--- Instructions for the task ---
Drop the images, then output the listing exactly.
Exercise materials START
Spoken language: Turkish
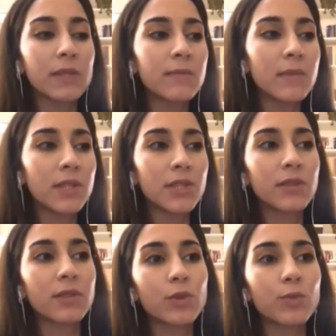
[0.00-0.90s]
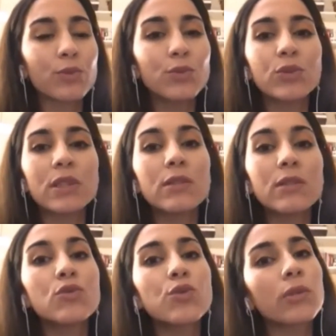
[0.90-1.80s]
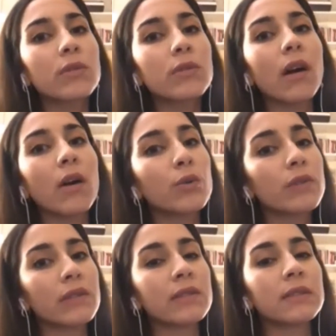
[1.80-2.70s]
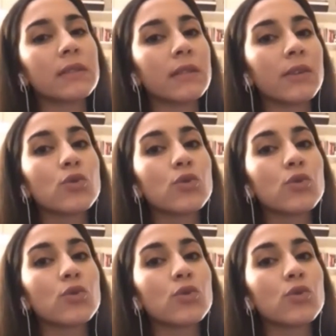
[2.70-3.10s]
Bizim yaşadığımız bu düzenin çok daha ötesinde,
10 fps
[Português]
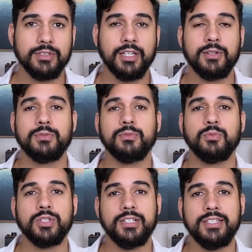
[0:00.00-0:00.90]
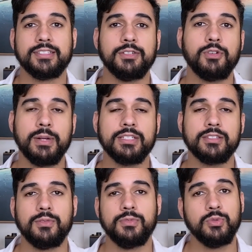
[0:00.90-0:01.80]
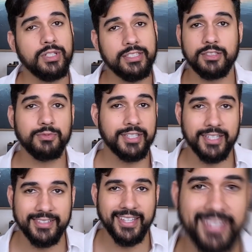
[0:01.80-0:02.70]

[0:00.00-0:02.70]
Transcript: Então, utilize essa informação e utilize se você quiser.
Exercise materials END
--- Response ---
Spoken language: Turkish
[0.00-0.90s]
[0.90-1.80s]
[1.80-2.70s]
[2.70-3.10s]
Bizim yaşadığımız bu düzenin çok daha ötesinde,
10 fps
[Português]
[0:00.00-0:00.90]
[0:00.90-0:01.80]
[0:01.80-0:02.70]

[0:00.00-0:02.70]
Transcript: Então, utilize essa informação e utilize se você quiser.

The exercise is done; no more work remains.